Por Alejandro Espinoza
Fue a las 11:30 de la noche cuando pasé por un lote de carros y un indigente caminaba entre estos, con intención de comprar un modelo que se ajustara a sus necesidades.
Revisaba cuidadosamente sus interiores, el tablero, los asientos, el techo; pasaba sus dedos por las líneas precisas de las carrocerías, inspeccionaba las parrillas, guardafangos, el tamaño de los focos traseros. Hacía un gemidillo como de señor no convencido por las ofertas.
“Ni te creas que por mi pinta no puedo comprar uno de estos”, me dijo, sin voltear a verme, concentrado en lo suyo, “ahí como la ves, yo en un tiempo fui el dios de las computadoras”.
Aunque yo se lo atribuyo al calor descomunal, debo indicarles que el hombre no traía camisa. Su piel, rugosa, percudida, cubierta de mundo y de calle y de intemperie; sus pantalones dos o tres tallas más grandes amarrados con un cable, y su semblante, más cercano a la de un viejo comerciante encabronado que a la clase de atributos excéntricos con los que vemos a las personas sin hogar. Hablaba solo pero con cierta calidez y precisión, mientras susurraba las marcas de los carros y revisaba los años, los modelos, las transmisiones y los rasgos particulares.

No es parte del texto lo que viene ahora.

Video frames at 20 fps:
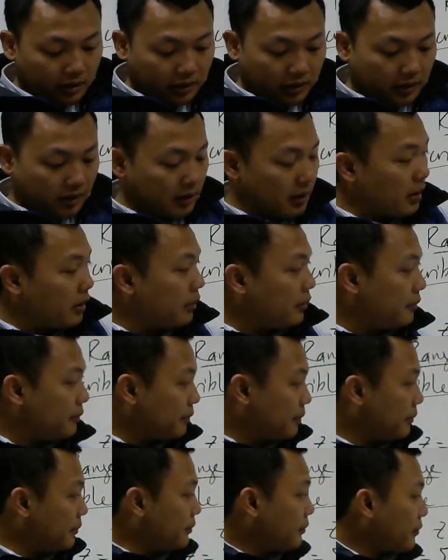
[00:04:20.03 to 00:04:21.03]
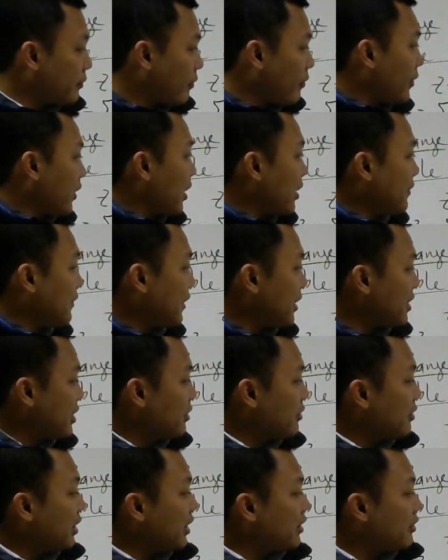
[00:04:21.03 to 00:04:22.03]
So first
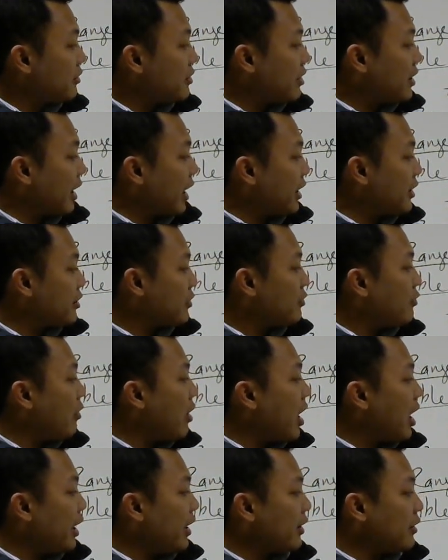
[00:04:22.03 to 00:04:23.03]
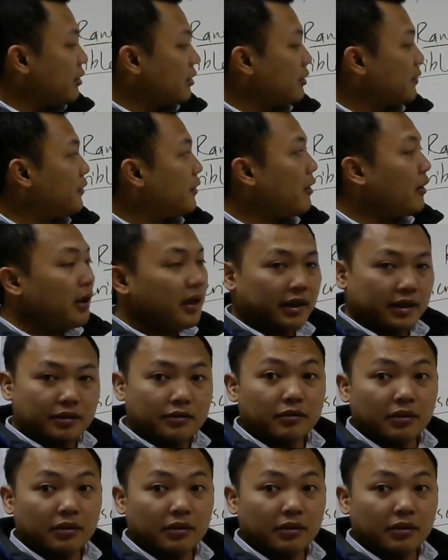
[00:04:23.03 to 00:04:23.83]
you need to sketch y equal to 4x,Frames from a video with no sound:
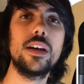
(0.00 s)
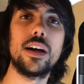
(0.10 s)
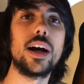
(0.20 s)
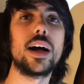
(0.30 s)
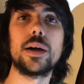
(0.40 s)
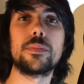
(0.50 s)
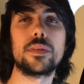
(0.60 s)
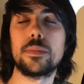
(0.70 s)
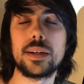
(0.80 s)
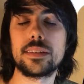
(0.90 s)
uh,
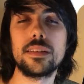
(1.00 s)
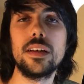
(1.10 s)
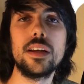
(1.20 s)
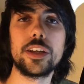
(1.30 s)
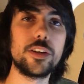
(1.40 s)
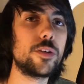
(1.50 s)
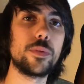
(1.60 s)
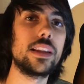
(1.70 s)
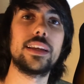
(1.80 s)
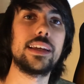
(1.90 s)
but you don't
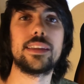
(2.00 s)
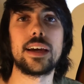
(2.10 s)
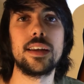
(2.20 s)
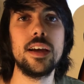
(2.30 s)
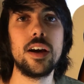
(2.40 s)
really need that.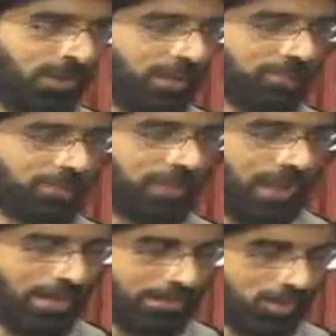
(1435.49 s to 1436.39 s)
and said,
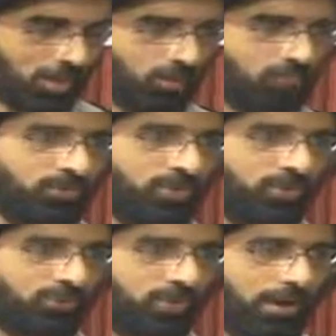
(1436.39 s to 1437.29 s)
I know
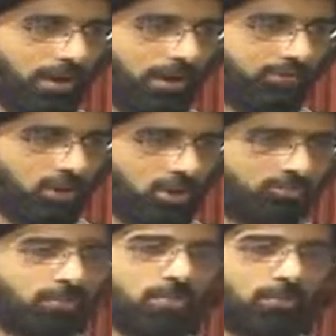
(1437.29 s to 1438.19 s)
from what I have
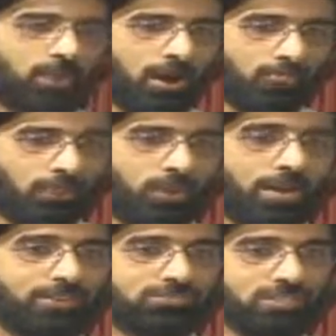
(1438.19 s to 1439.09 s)
heard from the Prophet and what
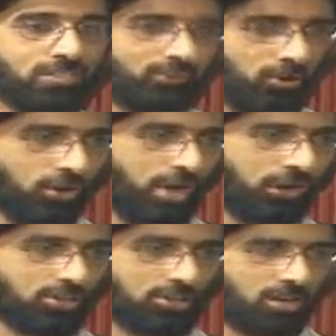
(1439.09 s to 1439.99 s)
I've seen of your
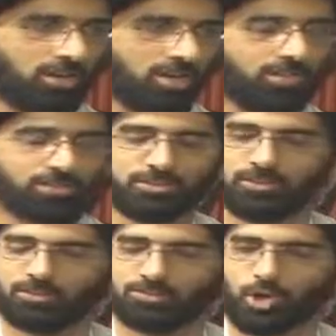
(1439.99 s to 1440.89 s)
character that
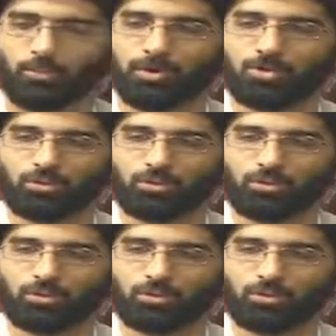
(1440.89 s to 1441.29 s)
there is nobody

De pronto, se detuvo en un Subaru Outback. “Este puede ser un buen prospecto”, me dijo, o se dijo a sí mismo. Abrió la cajuela del auto y se metió, acurrucándose en posición fetal. Hice lo propio, abrí la puerta trasera y me recosté en el asiento.

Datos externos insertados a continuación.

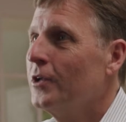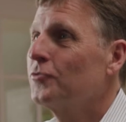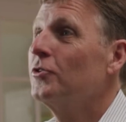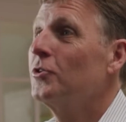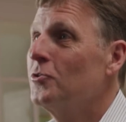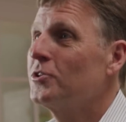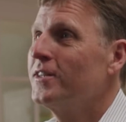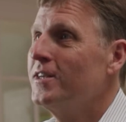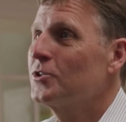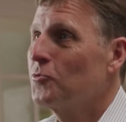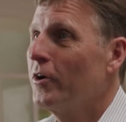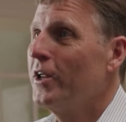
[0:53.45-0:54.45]
introduce
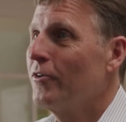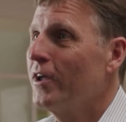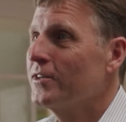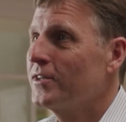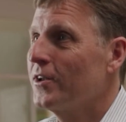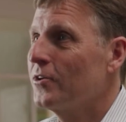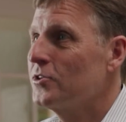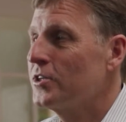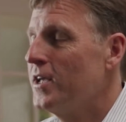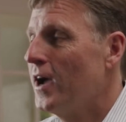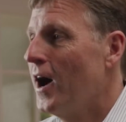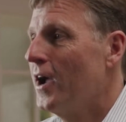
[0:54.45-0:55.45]
these 20 greatest hitters.
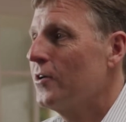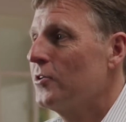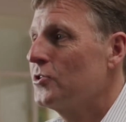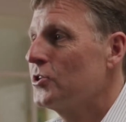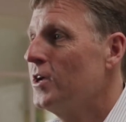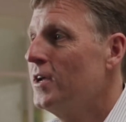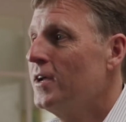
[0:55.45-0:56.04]
He hiresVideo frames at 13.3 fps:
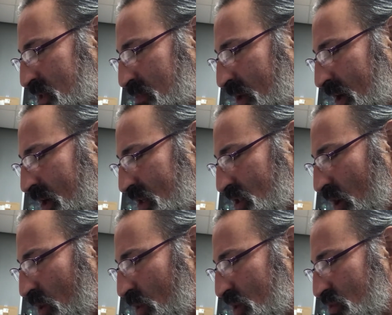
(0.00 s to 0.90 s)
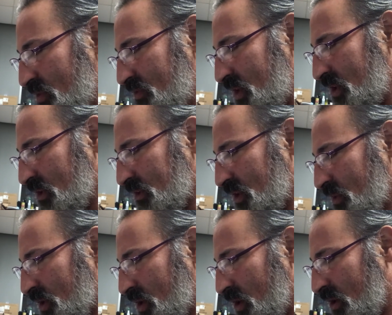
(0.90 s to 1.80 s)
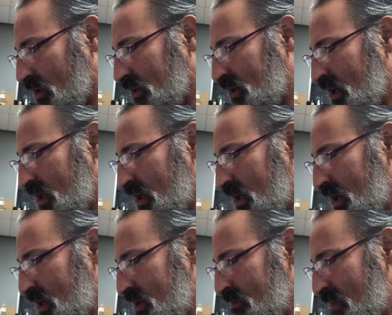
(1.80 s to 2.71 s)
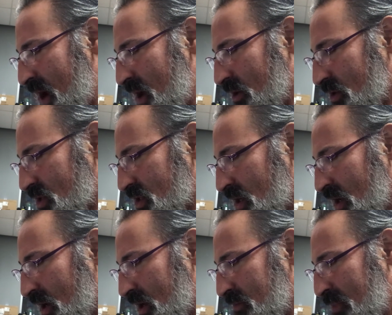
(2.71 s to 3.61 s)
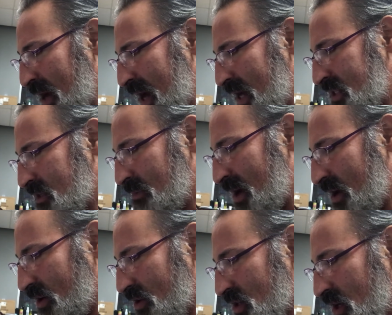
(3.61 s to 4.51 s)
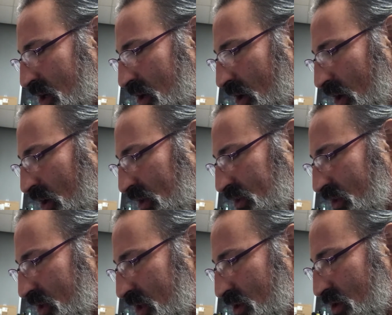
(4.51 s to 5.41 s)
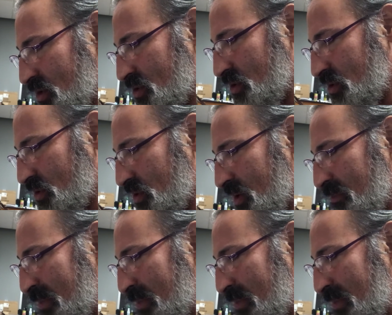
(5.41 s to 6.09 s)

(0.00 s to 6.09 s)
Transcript: Spirit has always revealed and recalled hidden matters and past matters, altered in their truth in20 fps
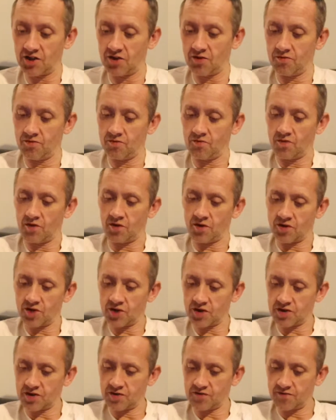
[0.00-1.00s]
know, we're
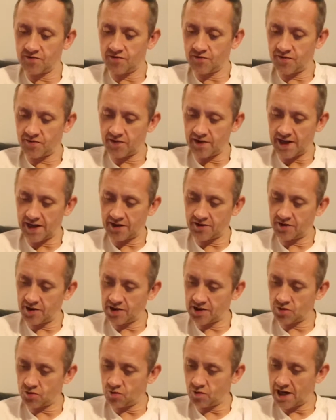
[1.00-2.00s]
just flat.
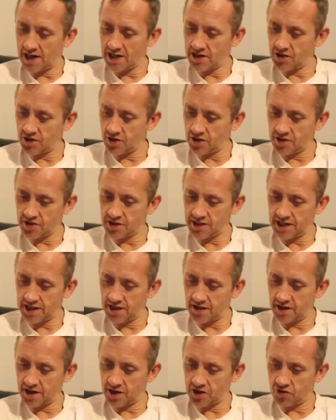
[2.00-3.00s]
Right, so wild charge
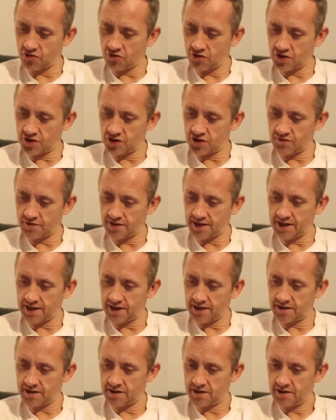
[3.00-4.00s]
here and crunch over
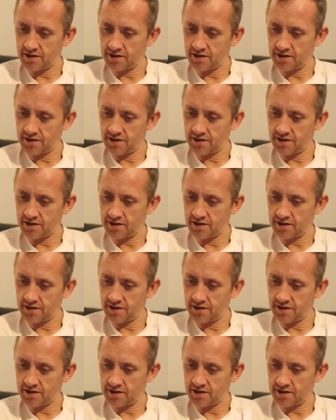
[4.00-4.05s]
here.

Ambos dormimos. Tuvimos sueños lúcidos sobre otros tiempos posibles. En un acto que podía entenderse como mágico –que no lo fue—comenzamos a intercambiar sueños. Pude estar en sus recuerdos y él en los míos. Nos reímos de nuestras respectivas fortunas y tragedias. De pronto se hicieron las seis de la mañana y salimos del carro. Yo proseguí mi camino sin camisa y él se fue a mi casa, a sentarse en una computadora y escribir lo que ustedes leen en estos momentos.